START Data for the task

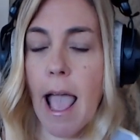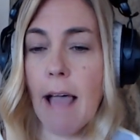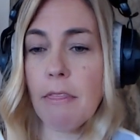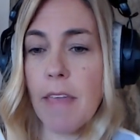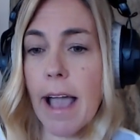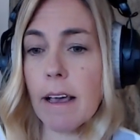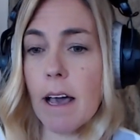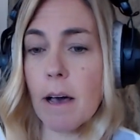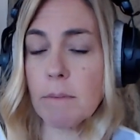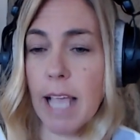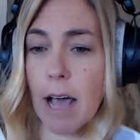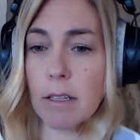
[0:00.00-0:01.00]
And that
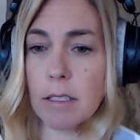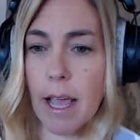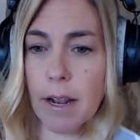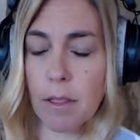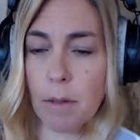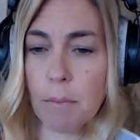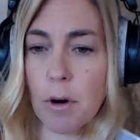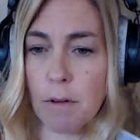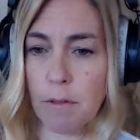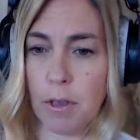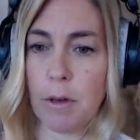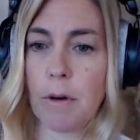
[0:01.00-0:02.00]
comes outside of the
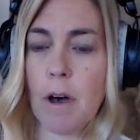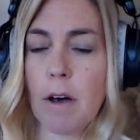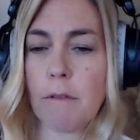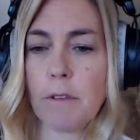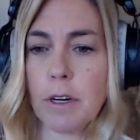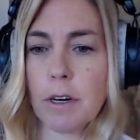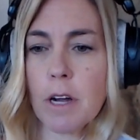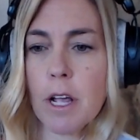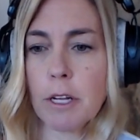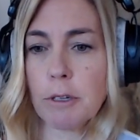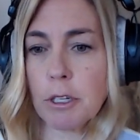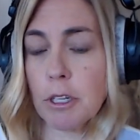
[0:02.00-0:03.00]
purview of your
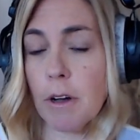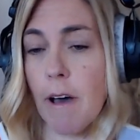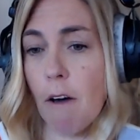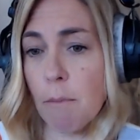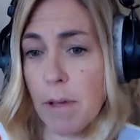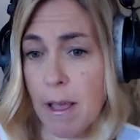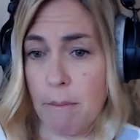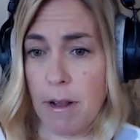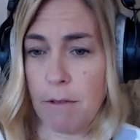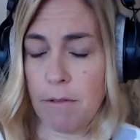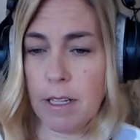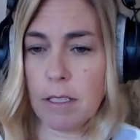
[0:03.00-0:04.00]
traditional health plan
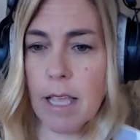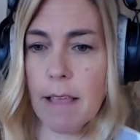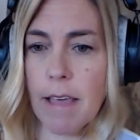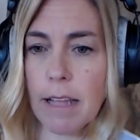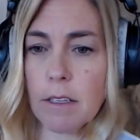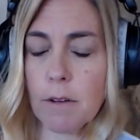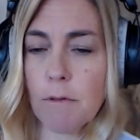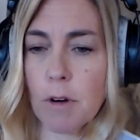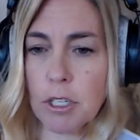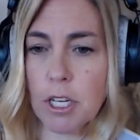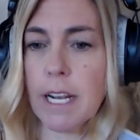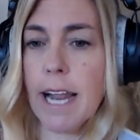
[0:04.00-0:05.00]
benefits. And that's
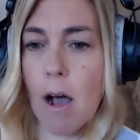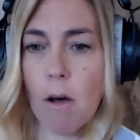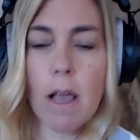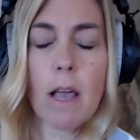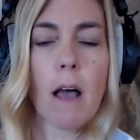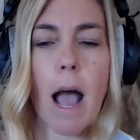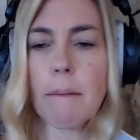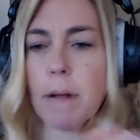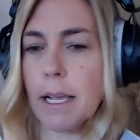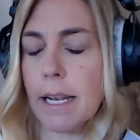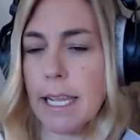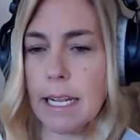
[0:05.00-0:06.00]
unfortunate. Now, I'm
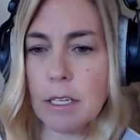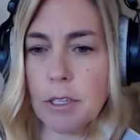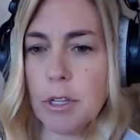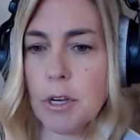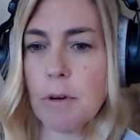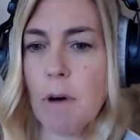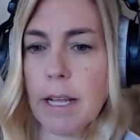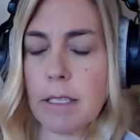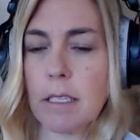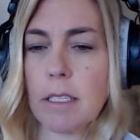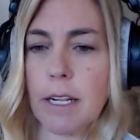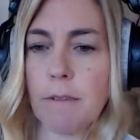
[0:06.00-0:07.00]
not going to get into the
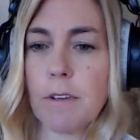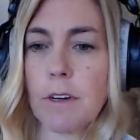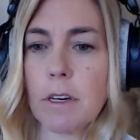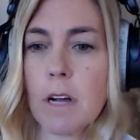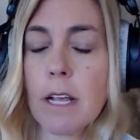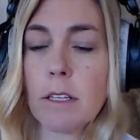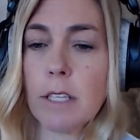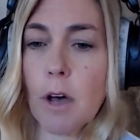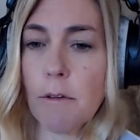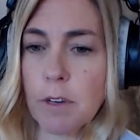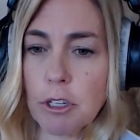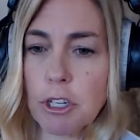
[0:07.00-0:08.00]
nuances that if you're
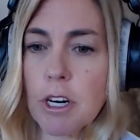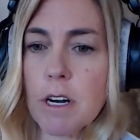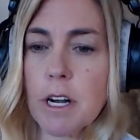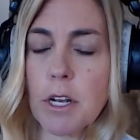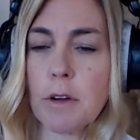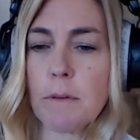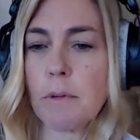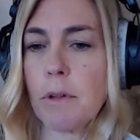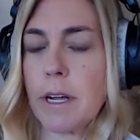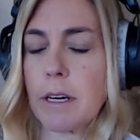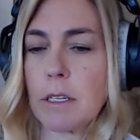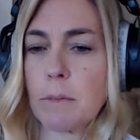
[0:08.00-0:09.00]
self-insured and your
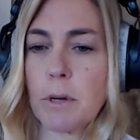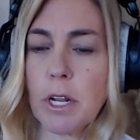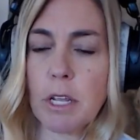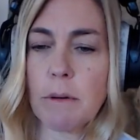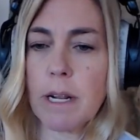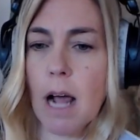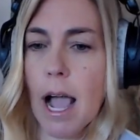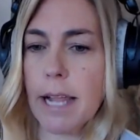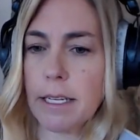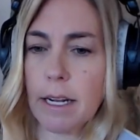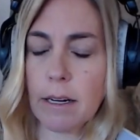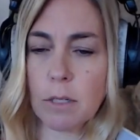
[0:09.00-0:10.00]
employer is putting you in a high
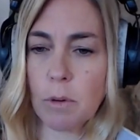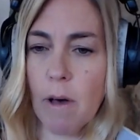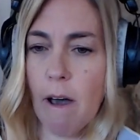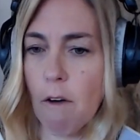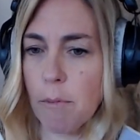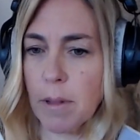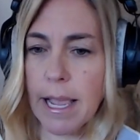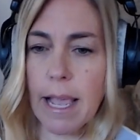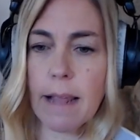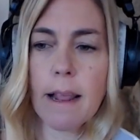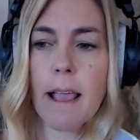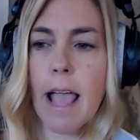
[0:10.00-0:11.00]
deductible health
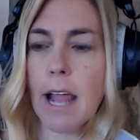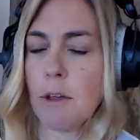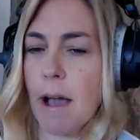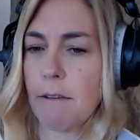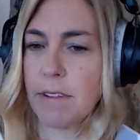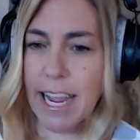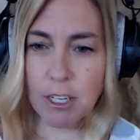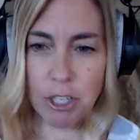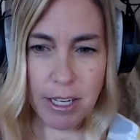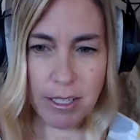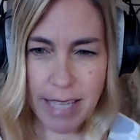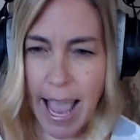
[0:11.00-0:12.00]
plan and you have an
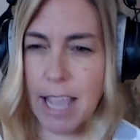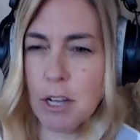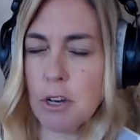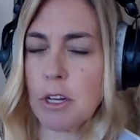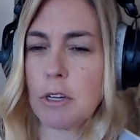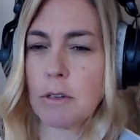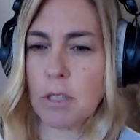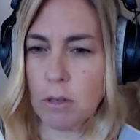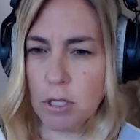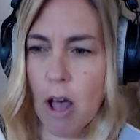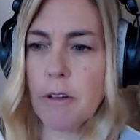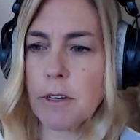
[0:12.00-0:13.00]
HSA and you can use
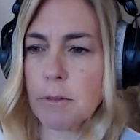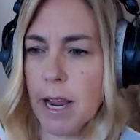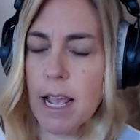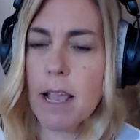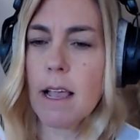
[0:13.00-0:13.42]
those dollars, right?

END Data for the task

Strip the images and reproduce the remaining records precisely.

[0:00.00-0:01.00]
And that
[0:01.00-0:02.00]
comes outside of the
[0:02.00-0:03.00]
purview of your
[0:03.00-0:04.00]
traditional health plan
[0:04.00-0:05.00]
benefits. And that's
[0:05.00-0:06.00]
unfortunate. Now, I'm
[0:06.00-0:07.00]
not going to get into the
[0:07.00-0:08.00]
nuances that if you're
[0:08.00-0:09.00]
self-insured and your
[0:09.00-0:10.00]
employer is putting you in a high
[0:10.00-0:11.00]
deductible health
[0:11.00-0:12.00]
plan and you have an
[0:12.00-0:13.00]
HSA and you can use
[0:13.00-0:13.42]
those dollars, right?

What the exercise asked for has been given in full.